To start merging the repositories, we need a dump from each of them. This is done with the following commands:

svnadmin dump file:///path/to/repo_A/ >repo_A.dump 
svnadmin dump file:///path/to/repo_B/ >repo_B.dump

This dump files contains all the commits from the whole repositories. This is actually a full copy of the complete repository in one single file. Earlier I explained the structure we want to go for; so the content of repository A should be in the “branch” directory of the new repository but without the “tags” and “branch” directories of repo_A.

So the next step is to filter the unneeded content out of the dump files. In this case the “tags” and “branch” are not needed, we only want the content of the “trunk” directory, and for repo_B we need the “trunk” and “tags”, but we don’t need the “branch” directory. This is done with the following command. For repo_A it defines only the content that should be included, while for repo_B it defines what should be excluded. These commands will also cause the dump to exclude revisions that do not contain any changes as well as renumbering the revisions. If you don’t want that, omit the appropriate parameter.

cat repo_A.dump | svndumpfilter include "trunk" --drop-empty-revs --renumber-revs >repo_A_trunk.dump
cat repo_B.dump | svndumpfilter exclude "branch" --drop-empty-revs --renumber-revs >repo_B_trunk_tags.dump

If you need any other directories from the dump as well, you need to adapt the filter accordingly. See the svndumpfilter manpage for details.

Now we need to build up the new repository structure as described above. To do so we need to create a new repository and check this out locally to build up the structure.

svnadmin create /path/to/repo_combined
svn checkout file:///path/to/repo_combined/ /path/to/checkout_combined

Create the structure of the new repository as usual with a new repository. After the directory structure has been created, it needs to be added and committed to the repository. All this is done with the following commands:

cd /path/to/checkout_combined
mkdir branch
mkdir branch/repo_A_trunk
mkdir tags
mkdir trunk
svn add *
svn commit -m "commit message for the structure of the new repository"

Now that we have the structure created we can load the dump into the new repository. When doing this, the parent directory you load it to needs to already exist. That’s why we needed to create the parent directory (“branch/repo_A_trunk”) before loading the dump.

svnadmin load repo_combined --parent-dir branch/repo_A_trunk --ignore-uuid <repo_A_trunk.dump
svnadmin load repo_combined --ignore-uuid <repo_B_trunk.dump

After this, the repository contains the “trunk” from repository A and from repository B, the “trunk” and “branch”. Repository A is located at /branch/repo_A_trunk and the “trunk” from repository B is in the “trunk” of the new repository. By adding first repo_A and afterwards the repo_B dump, we keep the revisions in their chronological order.

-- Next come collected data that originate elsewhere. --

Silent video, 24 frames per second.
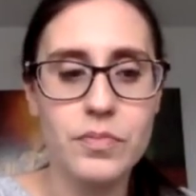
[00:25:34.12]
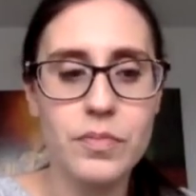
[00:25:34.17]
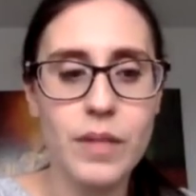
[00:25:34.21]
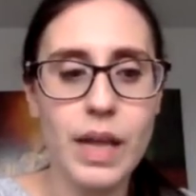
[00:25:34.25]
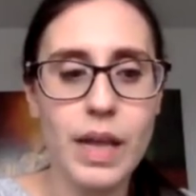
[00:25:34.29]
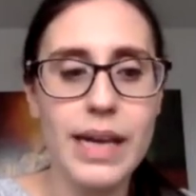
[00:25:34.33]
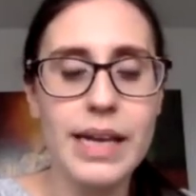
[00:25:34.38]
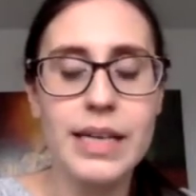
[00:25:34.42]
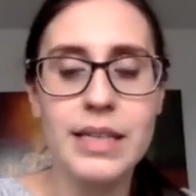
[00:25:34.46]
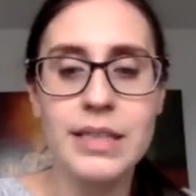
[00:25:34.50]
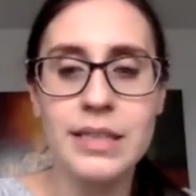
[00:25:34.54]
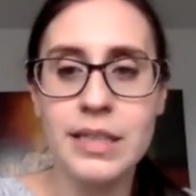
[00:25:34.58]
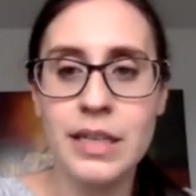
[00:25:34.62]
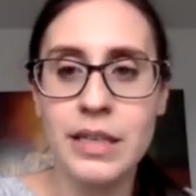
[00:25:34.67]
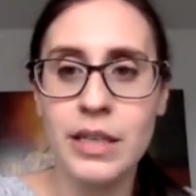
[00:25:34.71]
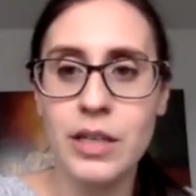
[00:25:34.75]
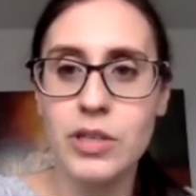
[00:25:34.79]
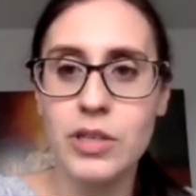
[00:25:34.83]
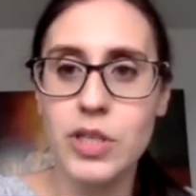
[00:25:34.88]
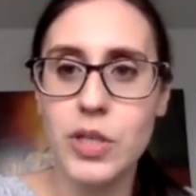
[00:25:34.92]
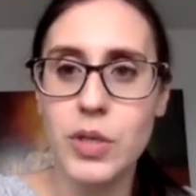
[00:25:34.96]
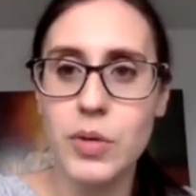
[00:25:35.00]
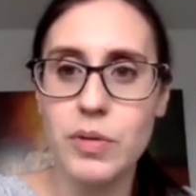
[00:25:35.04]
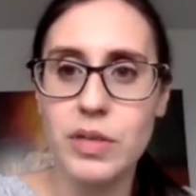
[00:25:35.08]
continue
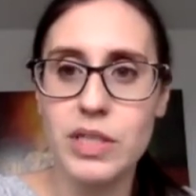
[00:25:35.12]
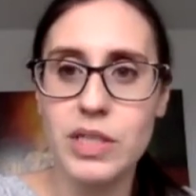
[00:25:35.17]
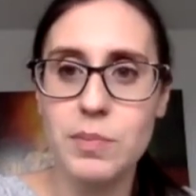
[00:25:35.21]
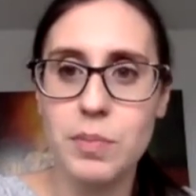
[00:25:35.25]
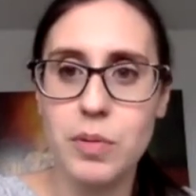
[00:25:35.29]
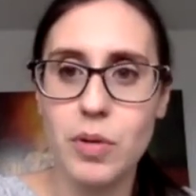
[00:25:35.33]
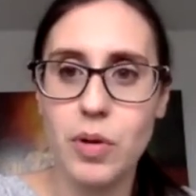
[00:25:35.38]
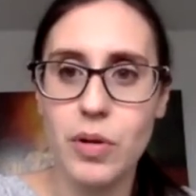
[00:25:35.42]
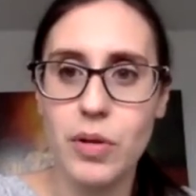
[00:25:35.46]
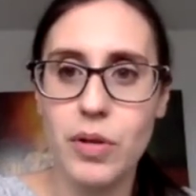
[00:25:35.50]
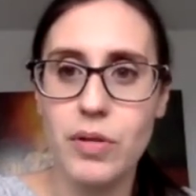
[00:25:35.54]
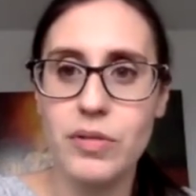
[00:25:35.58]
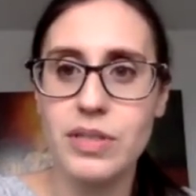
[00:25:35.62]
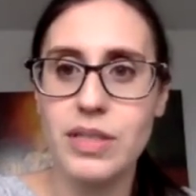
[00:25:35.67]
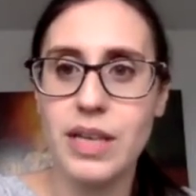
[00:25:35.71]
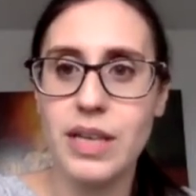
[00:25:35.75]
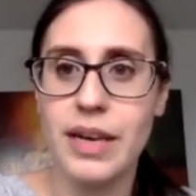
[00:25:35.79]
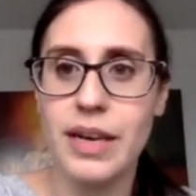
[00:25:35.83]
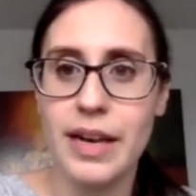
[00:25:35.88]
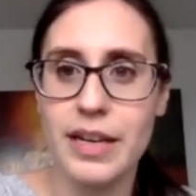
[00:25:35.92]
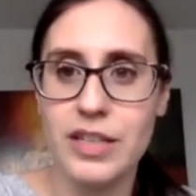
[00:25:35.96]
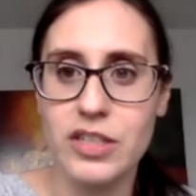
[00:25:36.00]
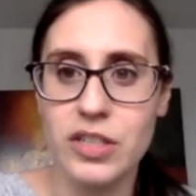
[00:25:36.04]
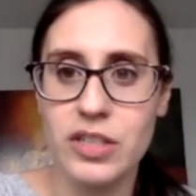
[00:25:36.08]
to explore those
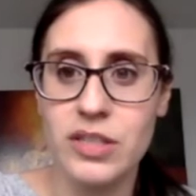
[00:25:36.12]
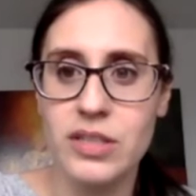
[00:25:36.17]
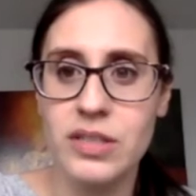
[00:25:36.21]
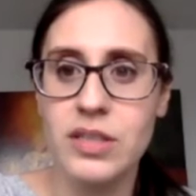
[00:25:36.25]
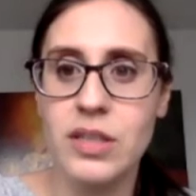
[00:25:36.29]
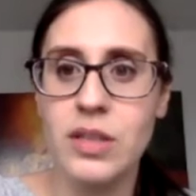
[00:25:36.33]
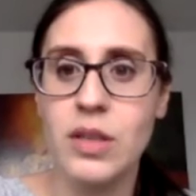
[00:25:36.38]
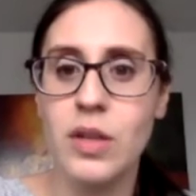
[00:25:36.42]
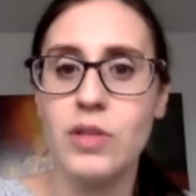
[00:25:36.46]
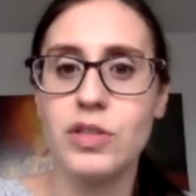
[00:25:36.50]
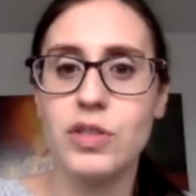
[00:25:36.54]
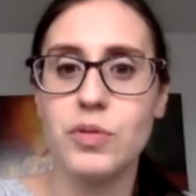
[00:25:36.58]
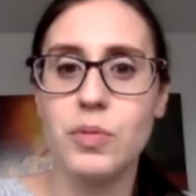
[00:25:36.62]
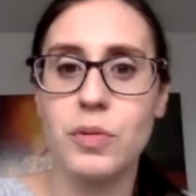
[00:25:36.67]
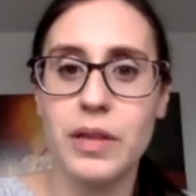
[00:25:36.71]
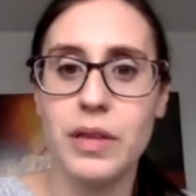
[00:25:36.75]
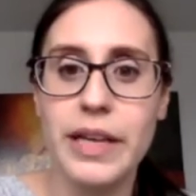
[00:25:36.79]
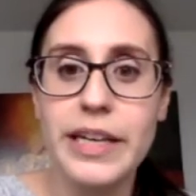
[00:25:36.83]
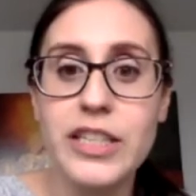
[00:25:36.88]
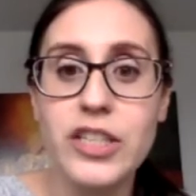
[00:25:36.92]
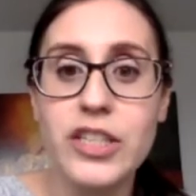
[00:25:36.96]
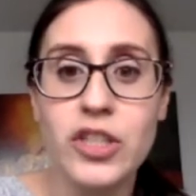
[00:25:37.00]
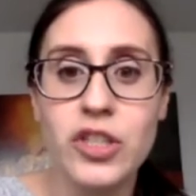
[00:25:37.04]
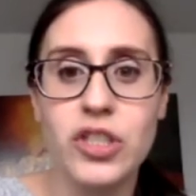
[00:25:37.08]
connections and those
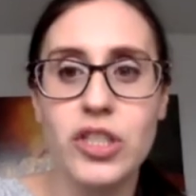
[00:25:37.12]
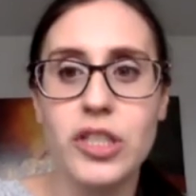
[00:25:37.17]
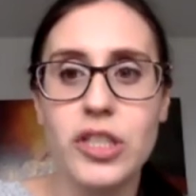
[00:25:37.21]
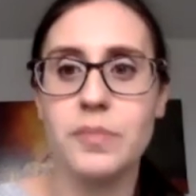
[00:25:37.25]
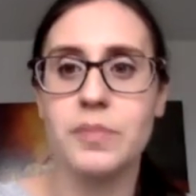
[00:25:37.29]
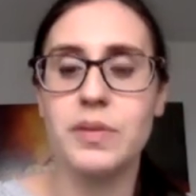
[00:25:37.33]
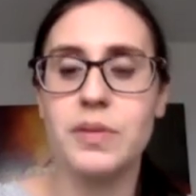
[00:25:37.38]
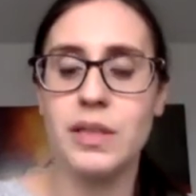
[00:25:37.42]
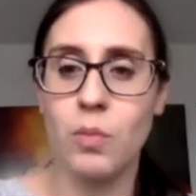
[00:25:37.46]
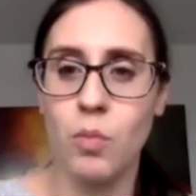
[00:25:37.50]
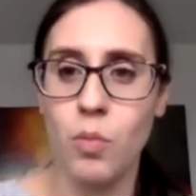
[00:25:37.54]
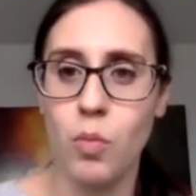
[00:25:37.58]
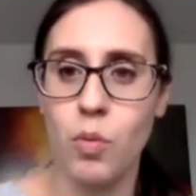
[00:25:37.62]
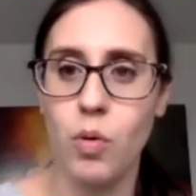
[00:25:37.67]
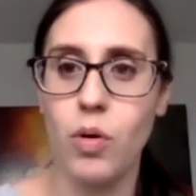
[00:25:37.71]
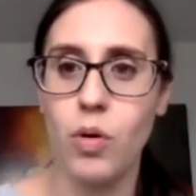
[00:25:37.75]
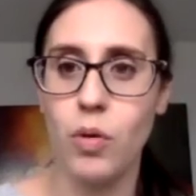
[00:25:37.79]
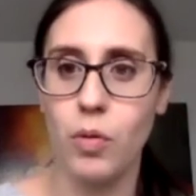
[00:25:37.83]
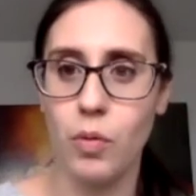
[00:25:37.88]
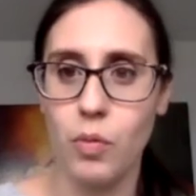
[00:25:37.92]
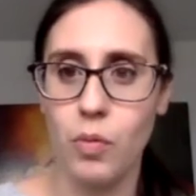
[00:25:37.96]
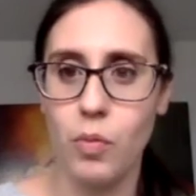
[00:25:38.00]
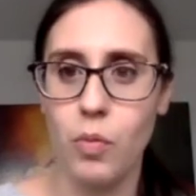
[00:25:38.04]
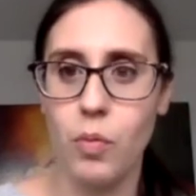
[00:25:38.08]
relationships, and
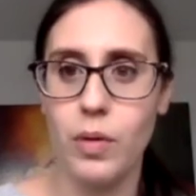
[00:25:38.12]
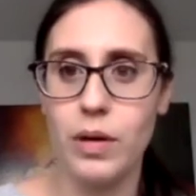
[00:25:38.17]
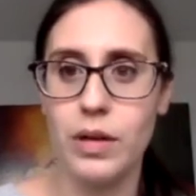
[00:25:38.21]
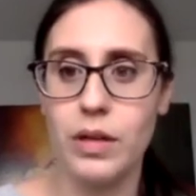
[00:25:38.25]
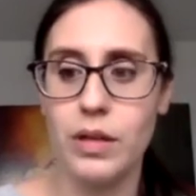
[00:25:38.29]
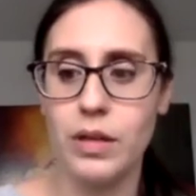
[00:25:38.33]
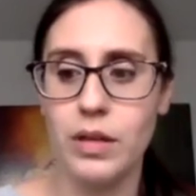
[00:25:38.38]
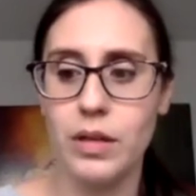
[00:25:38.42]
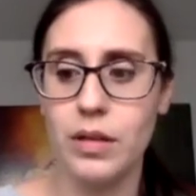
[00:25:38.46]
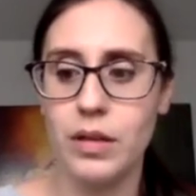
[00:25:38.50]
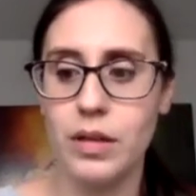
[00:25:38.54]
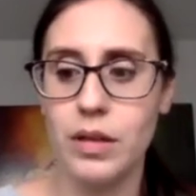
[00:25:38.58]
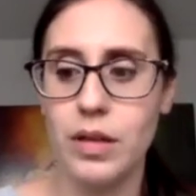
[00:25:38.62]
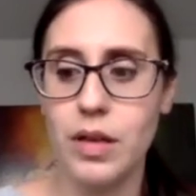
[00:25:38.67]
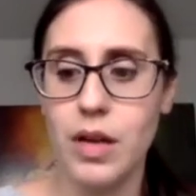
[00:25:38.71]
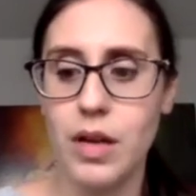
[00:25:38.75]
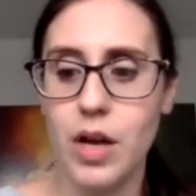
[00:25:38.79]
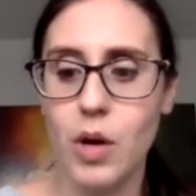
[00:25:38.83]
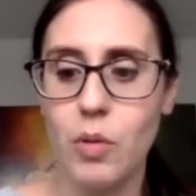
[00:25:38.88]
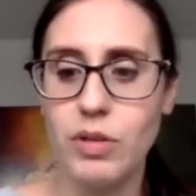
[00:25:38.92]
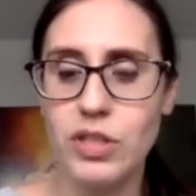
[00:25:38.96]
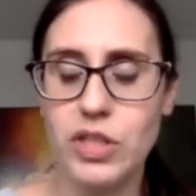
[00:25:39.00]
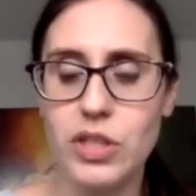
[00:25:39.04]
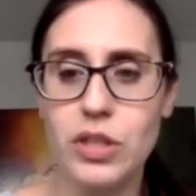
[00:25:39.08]
we'll
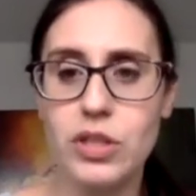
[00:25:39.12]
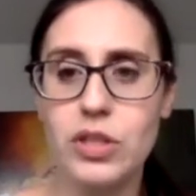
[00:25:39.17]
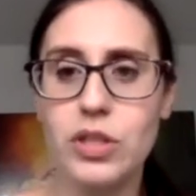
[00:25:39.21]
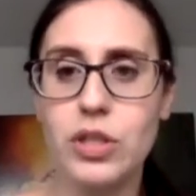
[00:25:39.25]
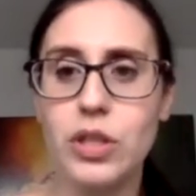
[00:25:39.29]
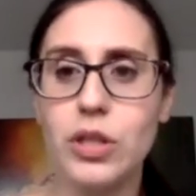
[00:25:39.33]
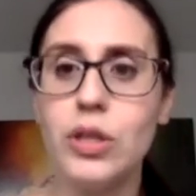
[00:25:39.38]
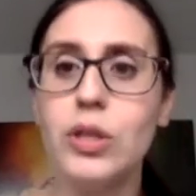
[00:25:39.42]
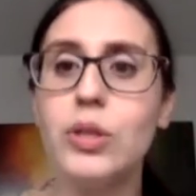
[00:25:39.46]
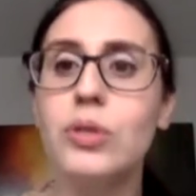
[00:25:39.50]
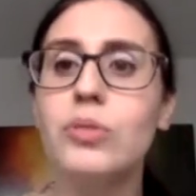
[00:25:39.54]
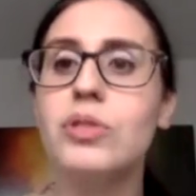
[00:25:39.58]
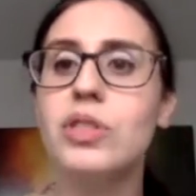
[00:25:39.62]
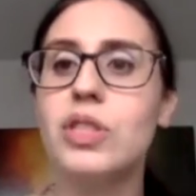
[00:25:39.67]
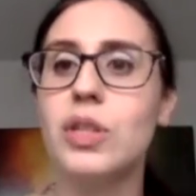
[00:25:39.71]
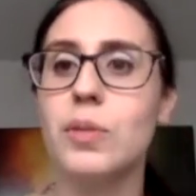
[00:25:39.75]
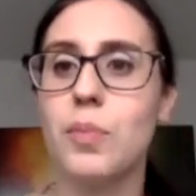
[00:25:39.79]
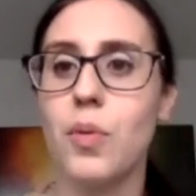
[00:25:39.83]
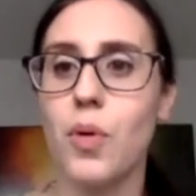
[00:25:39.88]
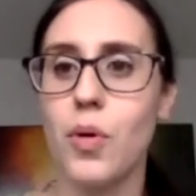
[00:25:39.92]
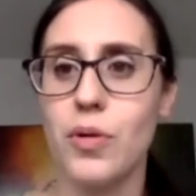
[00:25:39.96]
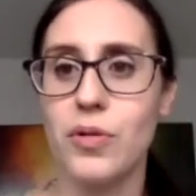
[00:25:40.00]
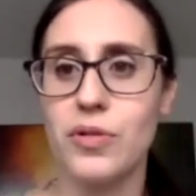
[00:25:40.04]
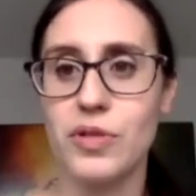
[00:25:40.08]
start to lose the
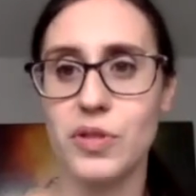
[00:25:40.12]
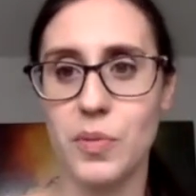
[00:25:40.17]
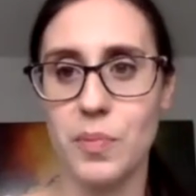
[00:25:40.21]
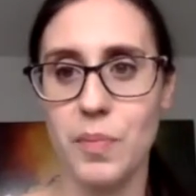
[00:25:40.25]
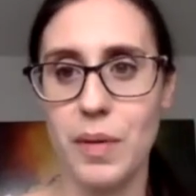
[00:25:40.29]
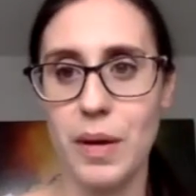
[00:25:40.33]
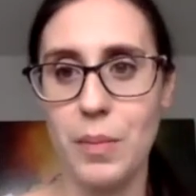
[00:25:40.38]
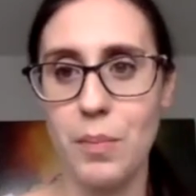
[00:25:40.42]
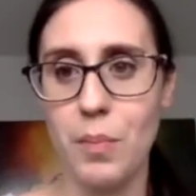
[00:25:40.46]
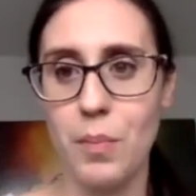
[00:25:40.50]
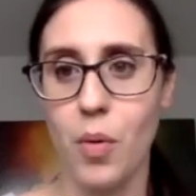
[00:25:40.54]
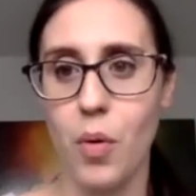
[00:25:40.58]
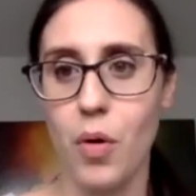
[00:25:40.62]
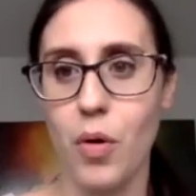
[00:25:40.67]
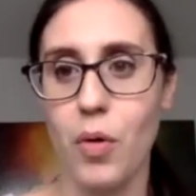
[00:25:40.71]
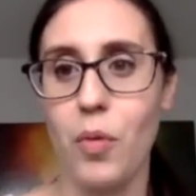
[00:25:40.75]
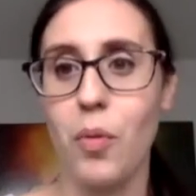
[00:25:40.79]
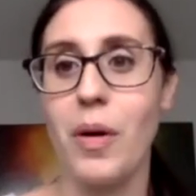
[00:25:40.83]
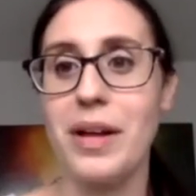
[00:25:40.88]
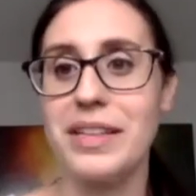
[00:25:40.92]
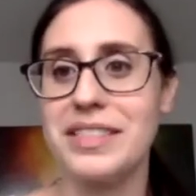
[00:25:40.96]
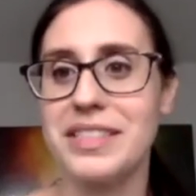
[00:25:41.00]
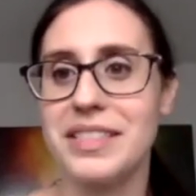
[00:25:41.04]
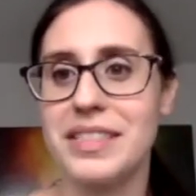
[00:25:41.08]
borders a bit more
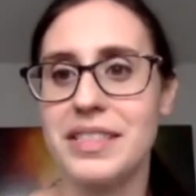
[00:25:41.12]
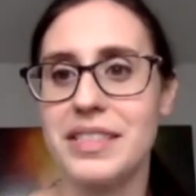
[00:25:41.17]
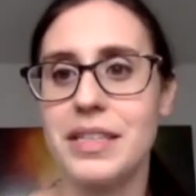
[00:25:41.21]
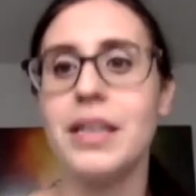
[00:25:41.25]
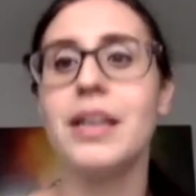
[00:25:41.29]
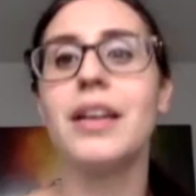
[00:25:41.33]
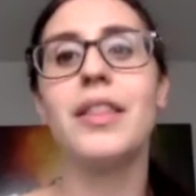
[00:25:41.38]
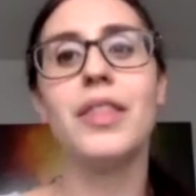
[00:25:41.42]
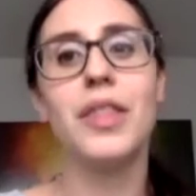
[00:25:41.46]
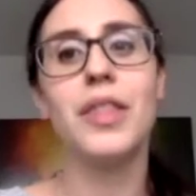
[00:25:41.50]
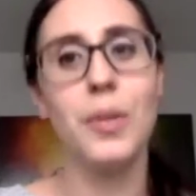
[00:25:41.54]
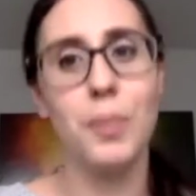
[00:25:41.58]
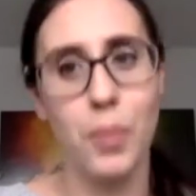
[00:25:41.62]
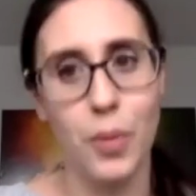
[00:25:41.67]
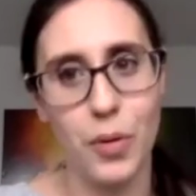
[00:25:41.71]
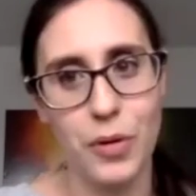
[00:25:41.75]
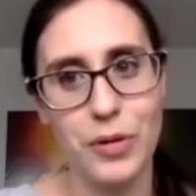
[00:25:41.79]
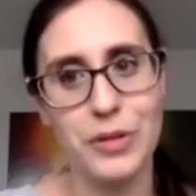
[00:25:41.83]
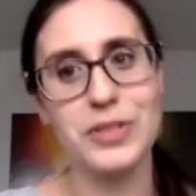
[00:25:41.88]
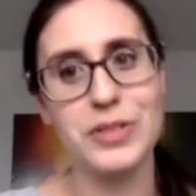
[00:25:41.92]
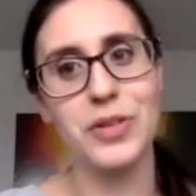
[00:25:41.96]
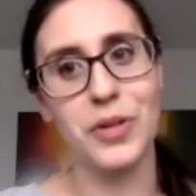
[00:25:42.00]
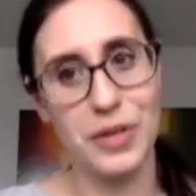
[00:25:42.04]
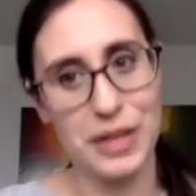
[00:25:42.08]
once the
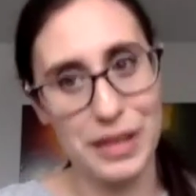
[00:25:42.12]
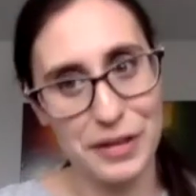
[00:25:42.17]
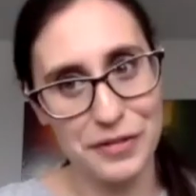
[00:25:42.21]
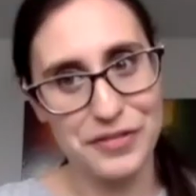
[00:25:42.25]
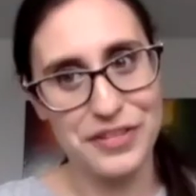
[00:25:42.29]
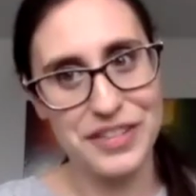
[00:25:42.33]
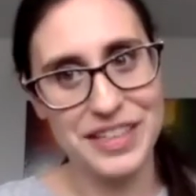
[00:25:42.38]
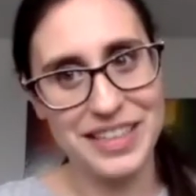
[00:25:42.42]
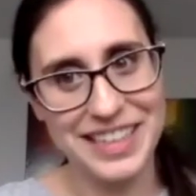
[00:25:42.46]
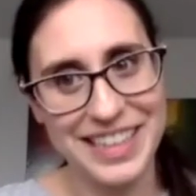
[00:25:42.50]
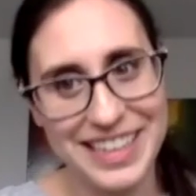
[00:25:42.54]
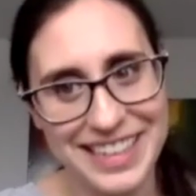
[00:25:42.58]
borders are lifted.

To check this has all worked, just execute “svn update” in the already checked out directory. With “svn log -v” you will then be able to print the complete history.

Alternative structure

Of course, you can use the same procedure to create a structure like the following just by not filtering out anything, and load the repositories into the directories repo_A and repo_B.

repo_combined
|-- repo_A
|   |-- branch
|   |-- tags
|   |-- trunk
|       |-- file1.txt
|       \-- file2.txt
\-- repo_B
    |-- branch
    |-- tags
    |   |-- tag_1
    |   \-- tag_2
    \-- trunk
        |-- file1.txt
        \-- file2.txt

With this procedure you can create any structure you want, but keep in mind that you can not load a dump into a directory which does not already exist in the repository or which already contains files with the same names as those you would be importing.